Comme Yvette ne répondait pas, la domestique s’en alla et dit à la marquise:

—Mademoiselle est endormie sans doute; son verrou est poussé et je ne peux pas la réveiller.

Mme Obardi murmura:

—Elle ne va pourtant pas rester comme ça?

Tous alors, sur le conseil de Servigny, se réunirent sous la fenêtre de la jeune fille, et hurlèrent en chœur:—Hip—hip—hurra—mam’zelle Yvette!

Leur clameur s’éleva dans la nuit calme, s’envola sous la lune dans l’air transparent, s’en alla sur le pays dormant; et ils l’entendirent s’éloigner ainsi que fait le bruit d’un train qui fuit.
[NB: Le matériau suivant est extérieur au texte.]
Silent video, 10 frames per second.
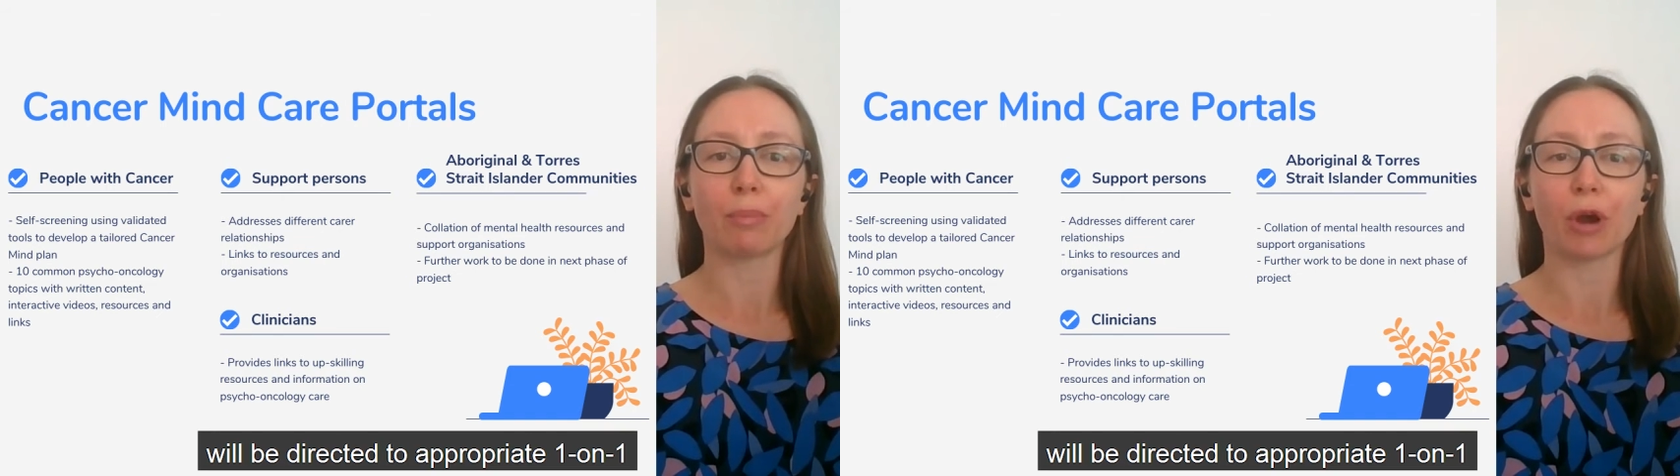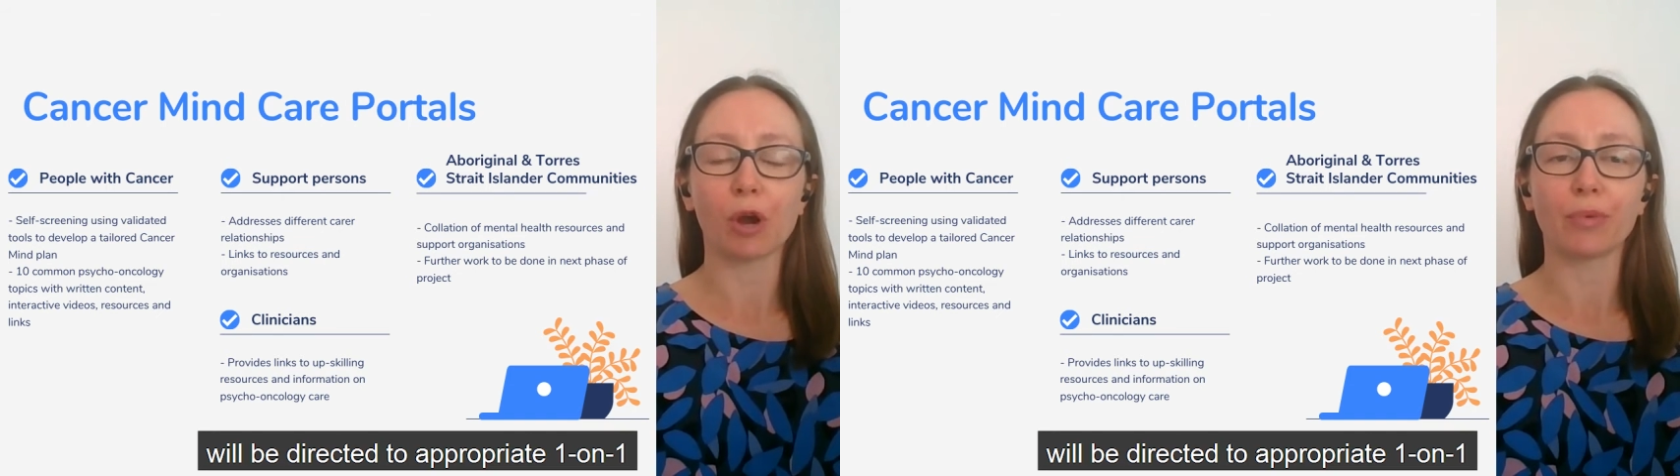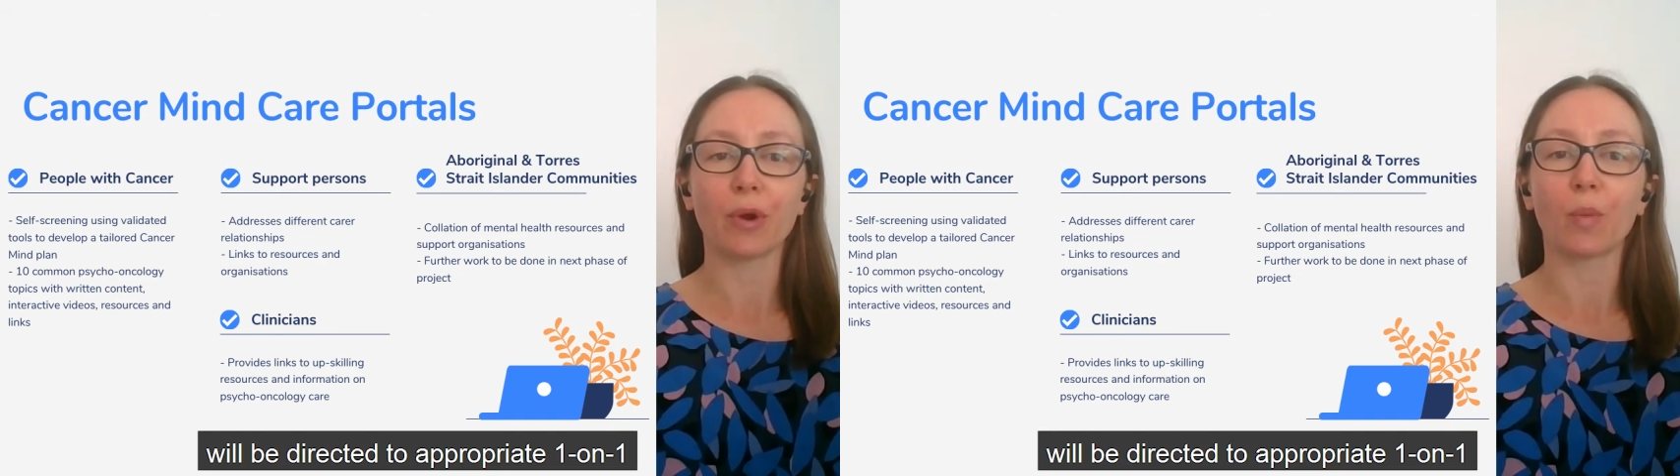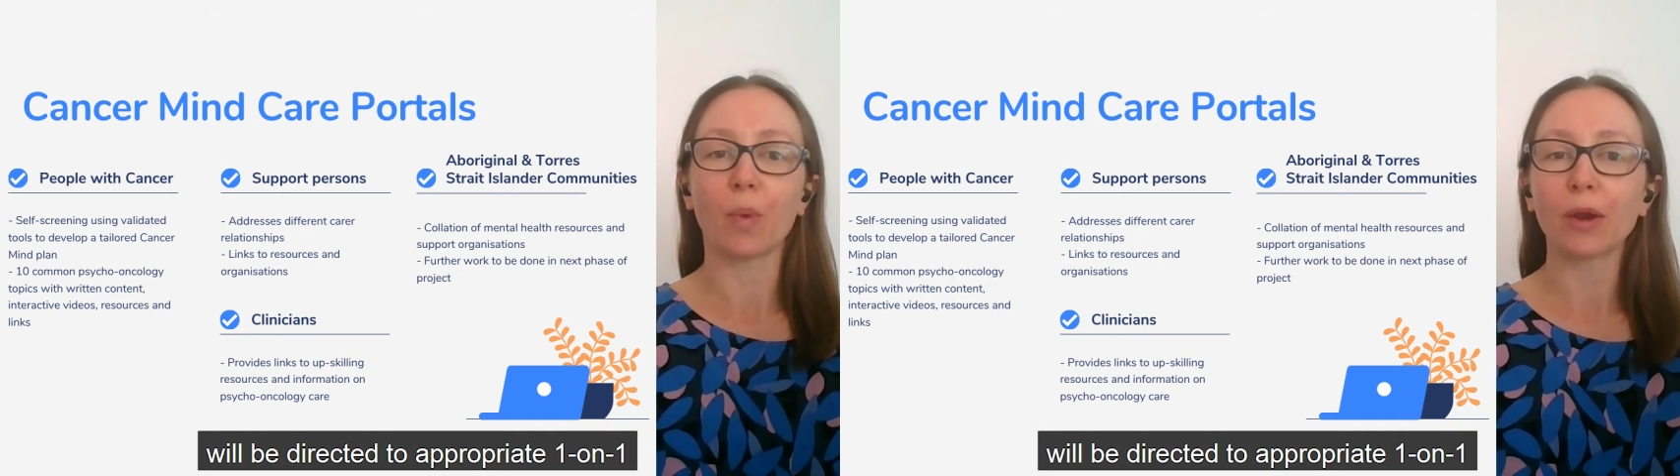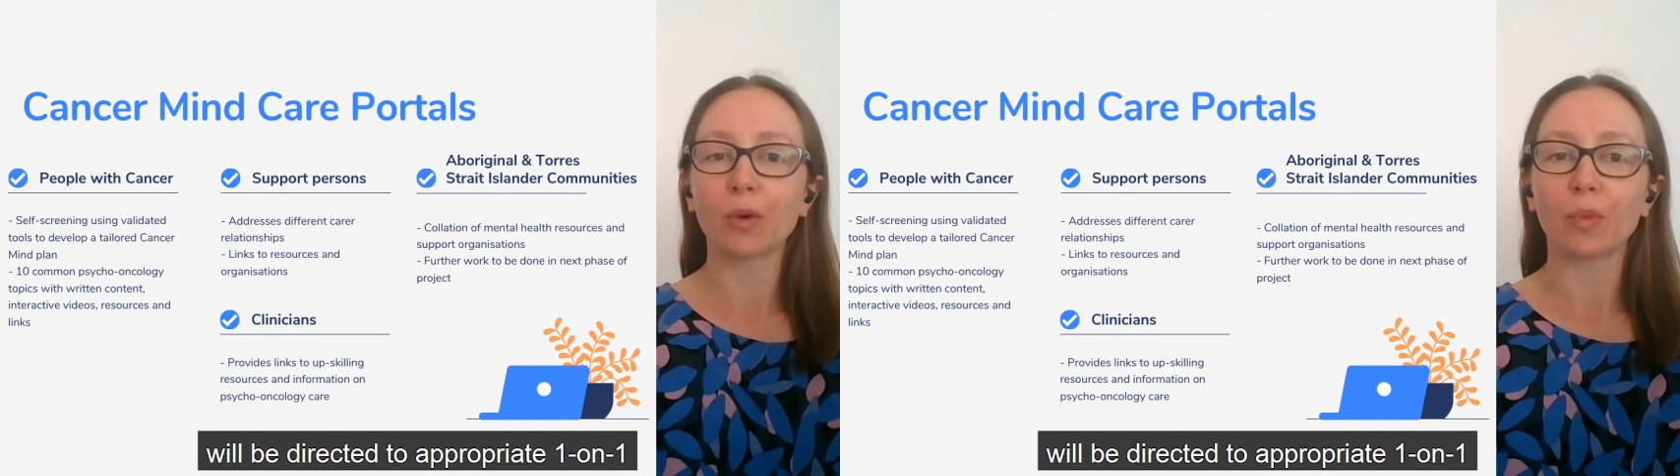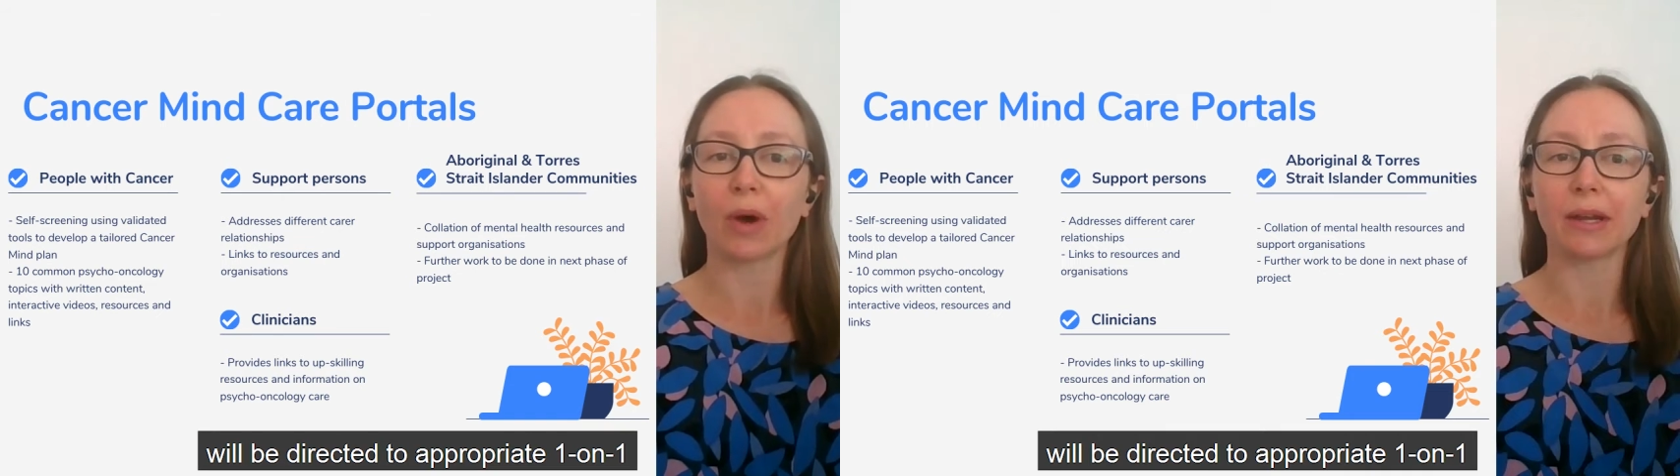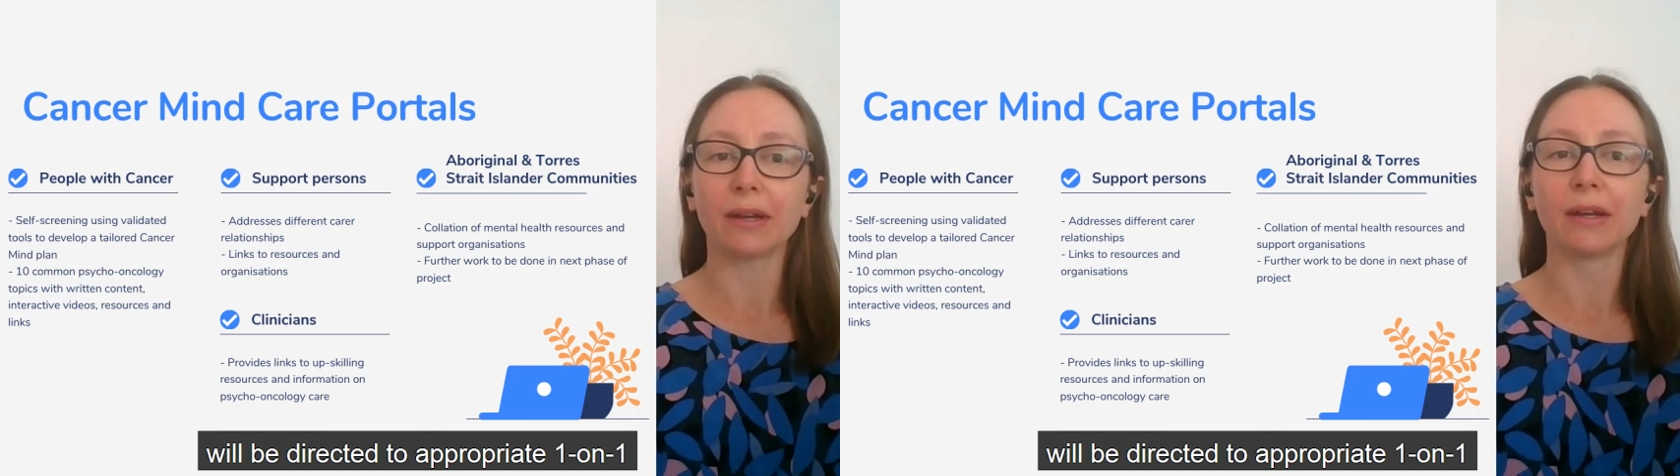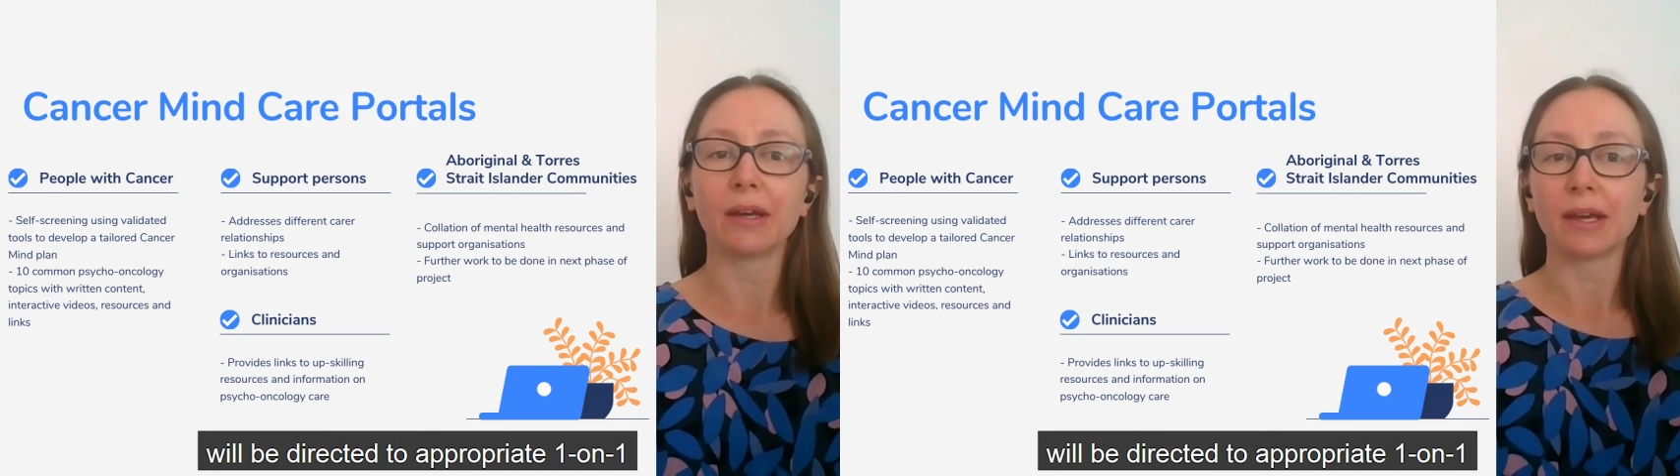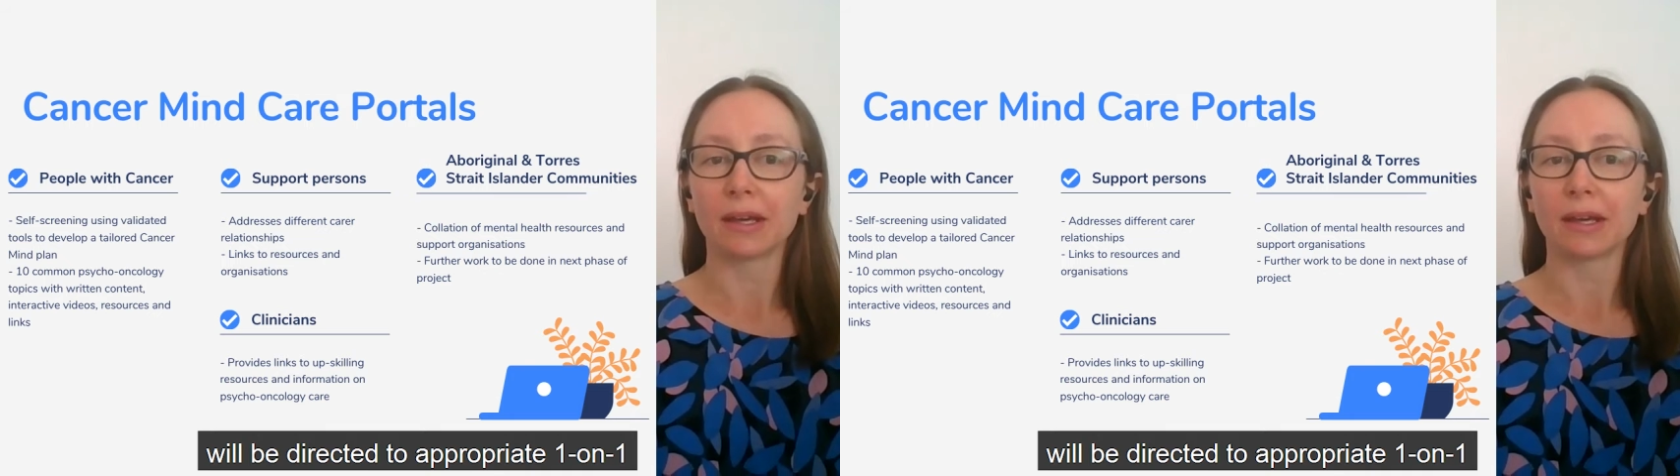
appropriate one on one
Comme Yvette ne répondit pas, la marquise prononça:

—Pourvu qu’il ne lui soit rien arrivé; je commence à avoir peur.

Alors, Servigny, cueillant les roses rouges du gros rosier poussé le long du mur et les boutons pas encore éclos, se mit à les lancer dans la chambre par la fenêtre.

Au premier qu’elle reçut, Yvette tressauta, faillit crier. D’autres tombaient sur sa robe, d’autres dans ses cheveux, d’autres, passant par-dessus sa tête, allaient jusqu’au lit, le couvraient d’une pluie de fleurs.